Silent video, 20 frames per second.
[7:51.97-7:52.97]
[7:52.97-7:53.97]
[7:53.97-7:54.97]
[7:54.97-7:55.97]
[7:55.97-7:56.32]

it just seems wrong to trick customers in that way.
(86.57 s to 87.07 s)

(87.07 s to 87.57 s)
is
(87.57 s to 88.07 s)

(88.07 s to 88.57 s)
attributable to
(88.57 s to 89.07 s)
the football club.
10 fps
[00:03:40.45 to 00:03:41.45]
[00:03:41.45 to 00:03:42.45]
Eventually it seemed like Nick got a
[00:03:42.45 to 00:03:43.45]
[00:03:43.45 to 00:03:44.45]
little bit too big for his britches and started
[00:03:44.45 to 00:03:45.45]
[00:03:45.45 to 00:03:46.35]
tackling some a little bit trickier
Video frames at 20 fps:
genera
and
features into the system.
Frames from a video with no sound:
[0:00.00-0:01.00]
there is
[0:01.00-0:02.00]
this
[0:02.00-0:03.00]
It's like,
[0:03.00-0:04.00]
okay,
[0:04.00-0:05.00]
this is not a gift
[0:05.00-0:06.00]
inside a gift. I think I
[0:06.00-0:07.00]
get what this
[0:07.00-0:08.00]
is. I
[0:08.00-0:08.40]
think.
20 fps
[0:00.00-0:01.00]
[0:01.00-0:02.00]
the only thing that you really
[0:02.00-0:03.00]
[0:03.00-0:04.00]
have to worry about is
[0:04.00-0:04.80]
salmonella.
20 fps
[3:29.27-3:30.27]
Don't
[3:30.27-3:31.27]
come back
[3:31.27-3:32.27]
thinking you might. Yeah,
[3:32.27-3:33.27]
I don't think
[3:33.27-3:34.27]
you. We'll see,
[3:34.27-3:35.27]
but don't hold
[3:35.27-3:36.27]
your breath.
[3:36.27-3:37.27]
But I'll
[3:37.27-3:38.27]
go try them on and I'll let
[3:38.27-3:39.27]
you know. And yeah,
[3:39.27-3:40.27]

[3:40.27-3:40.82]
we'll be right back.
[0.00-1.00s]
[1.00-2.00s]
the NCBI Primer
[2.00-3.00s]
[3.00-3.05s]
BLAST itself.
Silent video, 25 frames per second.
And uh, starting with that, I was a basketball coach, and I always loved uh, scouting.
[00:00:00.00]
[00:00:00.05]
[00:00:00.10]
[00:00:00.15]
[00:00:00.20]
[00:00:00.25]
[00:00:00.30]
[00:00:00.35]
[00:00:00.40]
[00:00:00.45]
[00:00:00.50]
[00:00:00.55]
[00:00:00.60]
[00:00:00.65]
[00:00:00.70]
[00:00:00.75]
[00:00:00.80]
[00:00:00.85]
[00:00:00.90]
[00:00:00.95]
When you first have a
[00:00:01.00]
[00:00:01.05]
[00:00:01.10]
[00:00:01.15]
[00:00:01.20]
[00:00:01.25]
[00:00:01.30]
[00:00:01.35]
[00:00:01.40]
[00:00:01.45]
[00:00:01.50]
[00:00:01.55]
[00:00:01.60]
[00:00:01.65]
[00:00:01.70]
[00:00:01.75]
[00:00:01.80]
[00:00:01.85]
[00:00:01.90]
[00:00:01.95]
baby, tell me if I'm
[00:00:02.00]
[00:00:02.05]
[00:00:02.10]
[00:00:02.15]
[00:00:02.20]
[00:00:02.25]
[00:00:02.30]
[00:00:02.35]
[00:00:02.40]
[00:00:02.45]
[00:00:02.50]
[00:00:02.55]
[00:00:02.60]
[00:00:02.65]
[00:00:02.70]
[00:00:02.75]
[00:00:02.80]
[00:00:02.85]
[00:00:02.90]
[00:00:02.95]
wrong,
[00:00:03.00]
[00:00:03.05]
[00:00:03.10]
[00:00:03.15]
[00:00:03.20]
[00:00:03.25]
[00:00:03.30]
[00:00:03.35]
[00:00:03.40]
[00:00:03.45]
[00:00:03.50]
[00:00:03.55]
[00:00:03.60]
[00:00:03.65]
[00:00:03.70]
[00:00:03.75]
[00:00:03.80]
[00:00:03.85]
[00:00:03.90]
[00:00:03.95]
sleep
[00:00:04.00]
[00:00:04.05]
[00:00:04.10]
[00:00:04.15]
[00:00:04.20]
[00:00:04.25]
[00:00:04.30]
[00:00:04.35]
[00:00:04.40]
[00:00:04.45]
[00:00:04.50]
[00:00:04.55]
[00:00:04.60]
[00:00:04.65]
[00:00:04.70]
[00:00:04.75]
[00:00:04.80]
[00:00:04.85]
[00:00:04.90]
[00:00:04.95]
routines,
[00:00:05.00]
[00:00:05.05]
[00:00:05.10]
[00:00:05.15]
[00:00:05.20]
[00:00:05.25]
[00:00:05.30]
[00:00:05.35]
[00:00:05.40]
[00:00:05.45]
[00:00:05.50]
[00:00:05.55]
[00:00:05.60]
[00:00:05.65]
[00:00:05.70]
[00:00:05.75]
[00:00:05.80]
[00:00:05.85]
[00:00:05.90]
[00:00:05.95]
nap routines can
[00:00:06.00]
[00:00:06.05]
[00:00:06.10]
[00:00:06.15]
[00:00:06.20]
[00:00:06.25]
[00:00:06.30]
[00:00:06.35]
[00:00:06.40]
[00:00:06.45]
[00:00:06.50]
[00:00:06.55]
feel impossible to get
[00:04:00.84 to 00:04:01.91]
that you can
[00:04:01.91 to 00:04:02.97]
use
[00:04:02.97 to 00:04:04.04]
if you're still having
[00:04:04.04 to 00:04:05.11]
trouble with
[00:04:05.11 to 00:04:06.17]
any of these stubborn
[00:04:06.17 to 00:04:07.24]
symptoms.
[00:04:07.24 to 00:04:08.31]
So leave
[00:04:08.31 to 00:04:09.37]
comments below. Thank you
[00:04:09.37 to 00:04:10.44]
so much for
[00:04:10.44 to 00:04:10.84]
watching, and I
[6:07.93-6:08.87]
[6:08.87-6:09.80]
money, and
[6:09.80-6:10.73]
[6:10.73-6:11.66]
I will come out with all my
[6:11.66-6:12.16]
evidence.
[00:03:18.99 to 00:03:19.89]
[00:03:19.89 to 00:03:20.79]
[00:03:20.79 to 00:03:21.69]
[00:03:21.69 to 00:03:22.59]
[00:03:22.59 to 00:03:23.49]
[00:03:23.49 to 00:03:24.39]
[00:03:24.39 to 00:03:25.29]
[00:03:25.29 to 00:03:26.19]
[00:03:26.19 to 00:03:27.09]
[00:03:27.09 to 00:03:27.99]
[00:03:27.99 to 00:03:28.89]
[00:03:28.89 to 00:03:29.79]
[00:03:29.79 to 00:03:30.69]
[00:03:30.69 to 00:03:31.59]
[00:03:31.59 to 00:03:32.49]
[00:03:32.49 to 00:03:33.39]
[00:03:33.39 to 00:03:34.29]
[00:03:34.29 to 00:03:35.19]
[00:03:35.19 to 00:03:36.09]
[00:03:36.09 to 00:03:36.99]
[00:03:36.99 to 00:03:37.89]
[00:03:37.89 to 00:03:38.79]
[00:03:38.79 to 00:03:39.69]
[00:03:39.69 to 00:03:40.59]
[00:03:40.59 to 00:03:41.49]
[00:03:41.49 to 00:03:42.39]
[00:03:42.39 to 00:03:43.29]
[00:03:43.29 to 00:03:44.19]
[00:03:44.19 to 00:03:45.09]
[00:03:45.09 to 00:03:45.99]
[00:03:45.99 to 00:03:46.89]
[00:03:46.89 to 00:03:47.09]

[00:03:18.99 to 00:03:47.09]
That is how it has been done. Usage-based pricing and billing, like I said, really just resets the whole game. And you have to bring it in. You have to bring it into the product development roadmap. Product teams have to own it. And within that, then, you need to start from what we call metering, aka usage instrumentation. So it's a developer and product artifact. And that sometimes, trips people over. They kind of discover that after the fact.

> **Exercise requirements**: An exact copy of every entry is what's needed, so retype them all.

> **Response area**:
Silent video, 20 frames per second.
[7:51.97-7:52.97]
[7:52.97-7:53.97]
[7:53.97-7:54.97]
[7:54.97-7:55.97]
[7:55.97-7:56.32]

it just seems wrong to trick customers in that way.
(86.57 s to 87.07 s)

(87.07 s to 87.57 s)
is
(87.57 s to 88.07 s)

(88.07 s to 88.57 s)
attributable to
(88.57 s to 89.07 s)
the football club.
10 fps
[00:03:40.45 to 00:03:41.45]
[00:03:41.45 to 00:03:42.45]
Eventually it seemed like Nick got a
[00:03:42.45 to 00:03:43.45]
[00:03:43.45 to 00:03:44.45]
little bit too big for his britches and started
[00:03:44.45 to 00:03:45.45]
[00:03:45.45 to 00:03:46.35]
tackling some a little bit trickier
Video frames at 20 fps:
genera
and
features into the system.
Frames from a video with no sound:
[0:00.00-0:01.00]
there is
[0:01.00-0:02.00]
this
[0:02.00-0:03.00]
It's like,
[0:03.00-0:04.00]
okay,
[0:04.00-0:05.00]
this is not a gift
[0:05.00-0:06.00]
inside a gift. I think I
[0:06.00-0:07.00]
get what this
[0:07.00-0:08.00]
is. I
[0:08.00-0:08.40]
think.
20 fps
[0:00.00-0:01.00]
[0:01.00-0:02.00]
the only thing that you really
[0:02.00-0:03.00]
[0:03.00-0:04.00]
have to worry about is
[0:04.00-0:04.80]
salmonella.
20 fps
[3:29.27-3:30.27]
Don't
[3:30.27-3:31.27]
come back
[3:31.27-3:32.27]
thinking you might. Yeah,
[3:32.27-3:33.27]
I don't think
[3:33.27-3:34.27]
you. We'll see,
[3:34.27-3:35.27]
but don't hold
[3:35.27-3:36.27]
your breath.
[3:36.27-3:37.27]
But I'll
[3:37.27-3:38.27]
go try them on and I'll let
[3:38.27-3:39.27]
you know. And yeah,
[3:39.27-3:40.27]

[3:40.27-3:40.82]
we'll be right back.
[0.00-1.00s]
[1.00-2.00s]
the NCBI Primer
[2.00-3.00s]
[3.00-3.05s]
BLAST itself.
Silent video, 25 frames per second.
And uh, starting with that, I was a basketball coach, and I always loved uh, scouting.
[00:00:00.00]
[00:00:00.05]
[00:00:00.10]
[00:00:00.15]
[00:00:00.20]
[00:00:00.25]
[00:00:00.30]
[00:00:00.35]
[00:00:00.40]
[00:00:00.45]
[00:00:00.50]
[00:00:00.55]
[00:00:00.60]
[00:00:00.65]
[00:00:00.70]
[00:00:00.75]
[00:00:00.80]
[00:00:00.85]
[00:00:00.90]
[00:00:00.95]
When you first have a
[00:00:01.00]
[00:00:01.05]
[00:00:01.10]
[00:00:01.15]
[00:00:01.20]
[00:00:01.25]
[00:00:01.30]
[00:00:01.35]
[00:00:01.40]
[00:00:01.45]
[00:00:01.50]
[00:00:01.55]
[00:00:01.60]
[00:00:01.65]
[00:00:01.70]
[00:00:01.75]
[00:00:01.80]
[00:00:01.85]
[00:00:01.90]
[00:00:01.95]
baby, tell me if I'm
[00:00:02.00]
[00:00:02.05]
[00:00:02.10]
[00:00:02.15]
[00:00:02.20]
[00:00:02.25]
[00:00:02.30]
[00:00:02.35]
[00:00:02.40]
[00:00:02.45]
[00:00:02.50]
[00:00:02.55]
[00:00:02.60]
[00:00:02.65]
[00:00:02.70]
[00:00:02.75]
[00:00:02.80]
[00:00:02.85]
[00:00:02.90]
[00:00:02.95]
wrong,
[00:00:03.00]
[00:00:03.05]
[00:00:03.10]
[00:00:03.15]
[00:00:03.20]
[00:00:03.25]
[00:00:03.30]
[00:00:03.35]
[00:00:03.40]
[00:00:03.45]
[00:00:03.50]
[00:00:03.55]
[00:00:03.60]
[00:00:03.65]
[00:00:03.70]
[00:00:03.75]
[00:00:03.80]
[00:00:03.85]
[00:00:03.90]
[00:00:03.95]
sleep
[00:00:04.00]
[00:00:04.05]
[00:00:04.10]
[00:00:04.15]
[00:00:04.20]
[00:00:04.25]
[00:00:04.30]
[00:00:04.35]
[00:00:04.40]
[00:00:04.45]
[00:00:04.50]
[00:00:04.55]
[00:00:04.60]
[00:00:04.65]
[00:00:04.70]
[00:00:04.75]
[00:00:04.80]
[00:00:04.85]
[00:00:04.90]
[00:00:04.95]
routines,
[00:00:05.00]
[00:00:05.05]
[00:00:05.10]
[00:00:05.15]
[00:00:05.20]
[00:00:05.25]
[00:00:05.30]
[00:00:05.35]
[00:00:05.40]
[00:00:05.45]
[00:00:05.50]
[00:00:05.55]
[00:00:05.60]
[00:00:05.65]
[00:00:05.70]
[00:00:05.75]
[00:00:05.80]
[00:00:05.85]
[00:00:05.90]
[00:00:05.95]
nap routines can
[00:00:06.00]
[00:00:06.05]
[00:00:06.10]
[00:00:06.15]
[00:00:06.20]
[00:00:06.25]
[00:00:06.30]
[00:00:06.35]
[00:00:06.40]
[00:00:06.45]
[00:00:06.50]
[00:00:06.55]
feel impossible to get
[00:04:00.84 to 00:04:01.91]
that you can
[00:04:01.91 to 00:04:02.97]
use
[00:04:02.97 to 00:04:04.04]
if you're still having
[00:04:04.04 to 00:04:05.11]
trouble with
[00:04:05.11 to 00:04:06.17]
any of these stubborn
[00:04:06.17 to 00:04:07.24]
symptoms.
[00:04:07.24 to 00:04:08.31]
So leave
[00:04:08.31 to 00:04:09.37]
comments below. Thank you
[00:04:09.37 to 00:04:10.44]
so much for
[00:04:10.44 to 00:04:10.84]
watching, and I
[6:07.93-6:08.87]
[6:08.87-6:09.80]
money, and
[6:09.80-6:10.73]
[6:10.73-6:11.66]
I will come out with all my
[6:11.66-6:12.16]
evidence.
[00:03:18.99 to 00:03:19.89]
[00:03:19.89 to 00:03:20.79]
[00:03:20.79 to 00:03:21.69]
[00:03:21.69 to 00:03:22.59]
[00:03:22.59 to 00:03:23.49]
[00:03:23.49 to 00:03:24.39]
[00:03:24.39 to 00:03:25.29]
[00:03:25.29 to 00:03:26.19]
[00:03:26.19 to 00:03:27.09]
[00:03:27.09 to 00:03:27.99]
[00:03:27.99 to 00:03:28.89]
[00:03:28.89 to 00:03:29.79]
[00:03:29.79 to 00:03:30.69]
[00:03:30.69 to 00:03:31.59]
[00:03:31.59 to 00:03:32.49]
[00:03:32.49 to 00:03:33.39]
[00:03:33.39 to 00:03:34.29]
[00:03:34.29 to 00:03:35.19]
[00:03:35.19 to 00:03:36.09]
[00:03:36.09 to 00:03:36.99]
[00:03:36.99 to 00:03:37.89]
[00:03:37.89 to 00:03:38.79]
[00:03:38.79 to 00:03:39.69]
[00:03:39.69 to 00:03:40.59]
[00:03:40.59 to 00:03:41.49]
[00:03:41.49 to 00:03:42.39]
[00:03:42.39 to 00:03:43.29]
[00:03:43.29 to 00:03:44.19]
[00:03:44.19 to 00:03:45.09]
[00:03:45.09 to 00:03:45.99]
[00:03:45.99 to 00:03:46.89]
[00:03:46.89 to 00:03:47.09]

[00:03:18.99 to 00:03:47.09]
That is how it has been done. Usage-based pricing and billing, like I said, really just resets the whole game. And you have to bring it in. You have to bring it into the product development roadmap. Product teams have to own it. And within that, then, you need to start from what we call metering, aka usage instrumentation. So it's a developer and product artifact. And that sometimes, trips people over. They kind of discover that after the fact.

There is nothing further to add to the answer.